As we can see there are many ways to inhibit mTOR and this is most likely important to take in consideration when trying to find the right dose of rapamycin. Because every single thing a person does when it comes to mTOR inhibition it will be stacked which will end up as the total dose of mTOR inhibation. I would argue that it’s important to see the whole picture here of the dose regime and not just stare blindly on the rapamycin dose regime.

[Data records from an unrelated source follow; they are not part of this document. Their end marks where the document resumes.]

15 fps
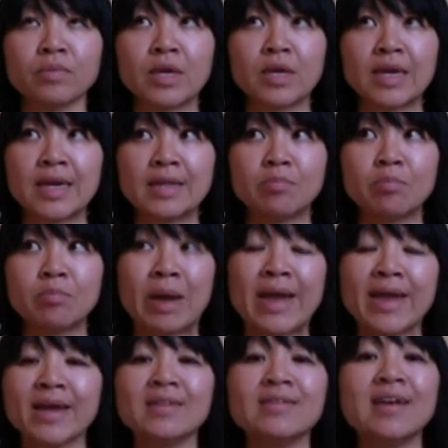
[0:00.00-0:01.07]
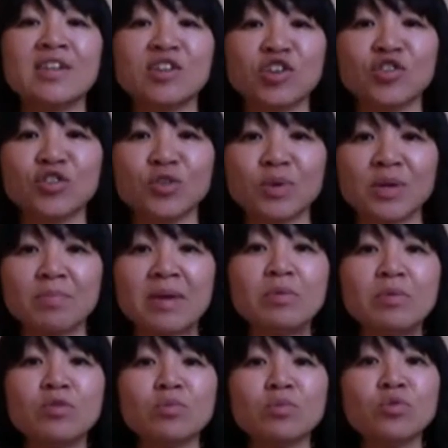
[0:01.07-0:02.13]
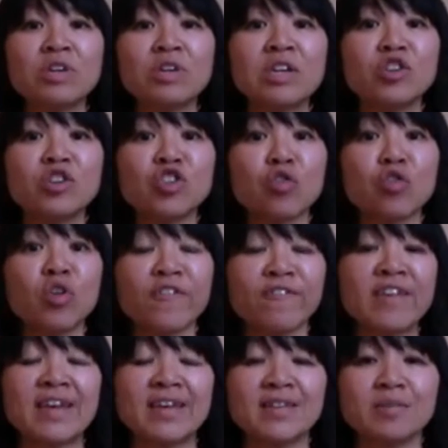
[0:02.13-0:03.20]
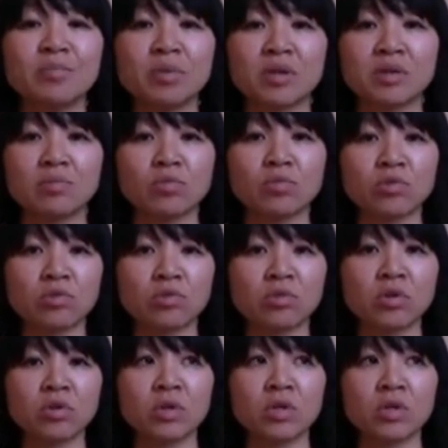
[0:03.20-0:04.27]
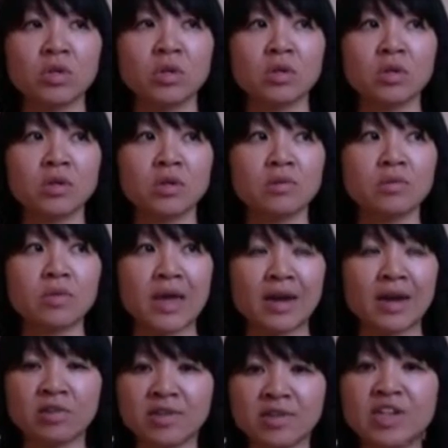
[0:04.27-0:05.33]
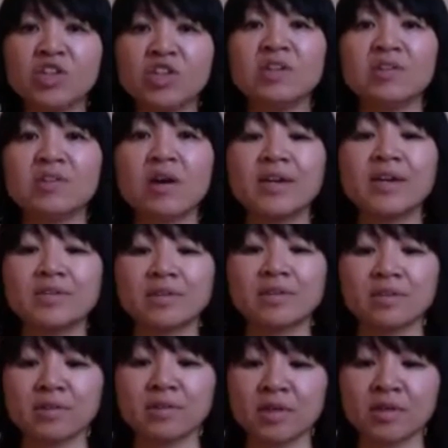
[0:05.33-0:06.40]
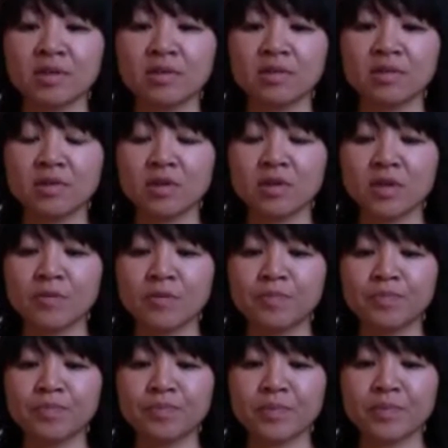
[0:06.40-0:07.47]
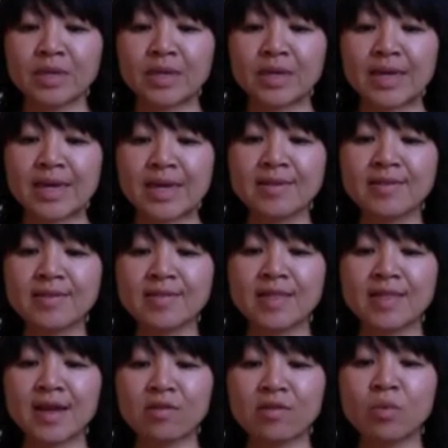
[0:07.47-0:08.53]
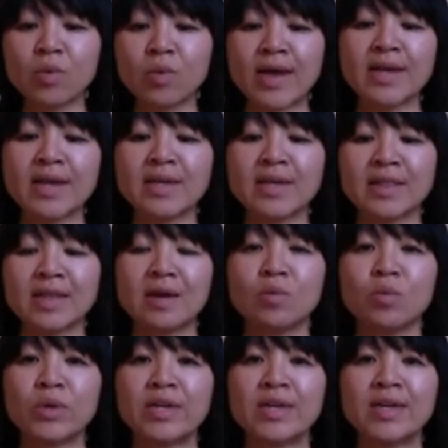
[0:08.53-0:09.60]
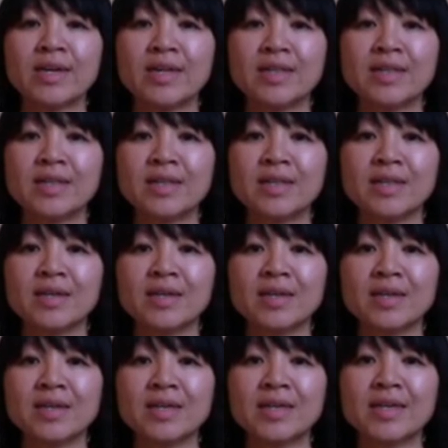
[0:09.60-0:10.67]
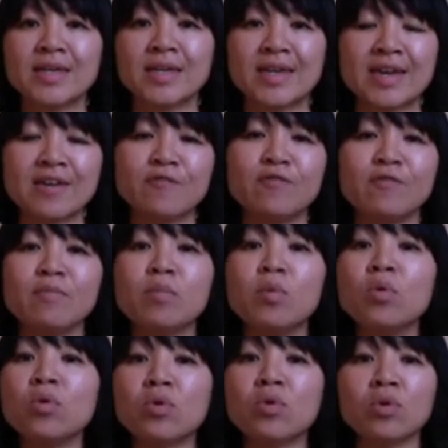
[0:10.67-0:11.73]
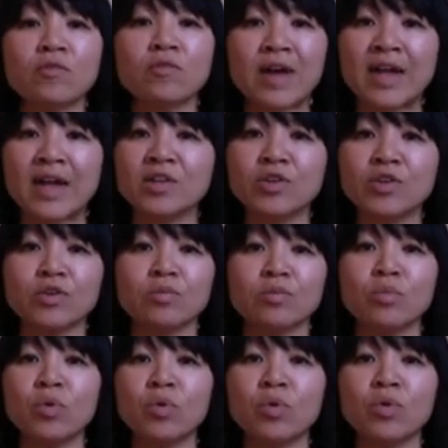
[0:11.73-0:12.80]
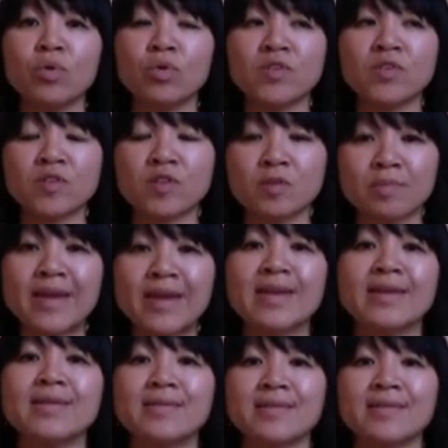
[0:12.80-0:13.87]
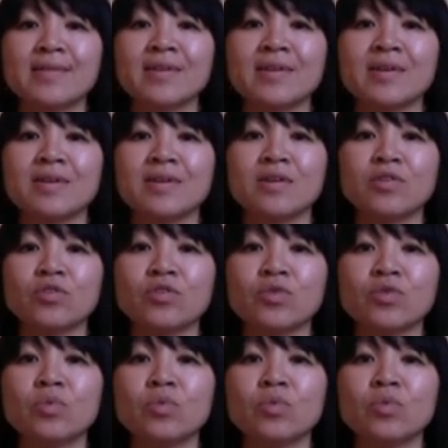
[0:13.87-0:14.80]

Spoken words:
in paying attention to it. Maybe not more in control of it, but more our attention is heightened. And is there a way that we can give more value, more space to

If for example a person is practicing prolonged fasting regularly, time-restricted eating, calorie restriction, ketogenic diet, taking metformin and rapamycin with dose X than that total dose of mTOR inhibition is higher than if that same person would only have taken the rapamycin dose X and skiped the other interventions. So when we talk about side effects we probably should more talk and look at the total mTOR inhibitation instead of just the dose of rapamycin. This because of that the total dose of mTOR inhibitation says more about what is happening than the dose of just rapamycin.This also means that blood tests which only look at the rapamycin levels in the blood can be misleading. The more interesting part that we should get a good biomarker on (in the future) is the total level of mTOR inhibitation. This way we also can start to compare our mTOR inhibition doses with each other in a better way and find what the optimal dose of mTOR inhibition is. Rapamycin is just one great tool for this purpose but we should not forget that we do other things to do inhibit mTOR.

Any thoughts?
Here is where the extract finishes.